WEDNESDAY, July 14 (HealthDay News) -- New private health plans must cover preventive services such as blood pressure tests and cancer screenings with no cost-sharing requirements for consumers, according to new U.S. regulations issued Wednesday.
Included in these services are basic tests such as blood pressure, diabetes and cholesterol checks, many cancer screenings, routine vaccinations, prenatal care and regular wellness checkups for infants and children. The new rules are designed to make access to these services easier, according to the U.S. Department of Health and Human Services.
The new regulations do not affect existing health insurance plans but are expected to impact 88 million Americans in the future, according to a key presidential adviser.
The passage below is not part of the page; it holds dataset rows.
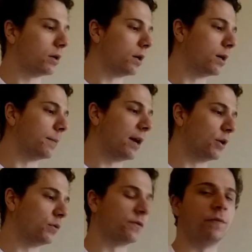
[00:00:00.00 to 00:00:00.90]
I
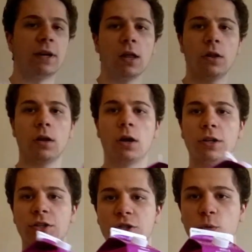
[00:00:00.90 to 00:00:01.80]
use vanilla
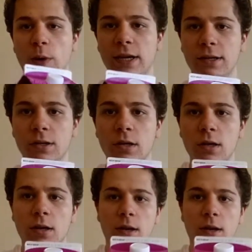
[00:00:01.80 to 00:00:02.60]
unsweetened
"Today's rule really represents a fundamental shift about what it means to have health insurance coverage," Nancy-Ann DeParle, director of the White House Office of Health Reform, said during an afternoon news conference.
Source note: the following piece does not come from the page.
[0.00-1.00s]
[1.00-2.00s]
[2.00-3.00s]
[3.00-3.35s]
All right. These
"We are shifting from health insurance coverage, meaning coverage for sickness, to ... coverage to keep you well," she added.
The goal of the new regulations, the latest in a series of reforms enacted under the health-reform legislation signed by President Barack Obama in March, is to remove cost as a barrier to preventive care, officials said.
"Often, because of costs, Americans use preventative services at about half the recommended rate," Stephanie Cutter, assistant to the President for special projects, said during the news conference. "Twelve percent of children have not had a doctor's visit in the past year [or] received recommended care less than half the time," she said.
And she added, chronic diseases, such as cancer, diabetes and heart disease, are responsible for seven out of 10 deaths each year and account for 75 percent of the nation's health-care spending.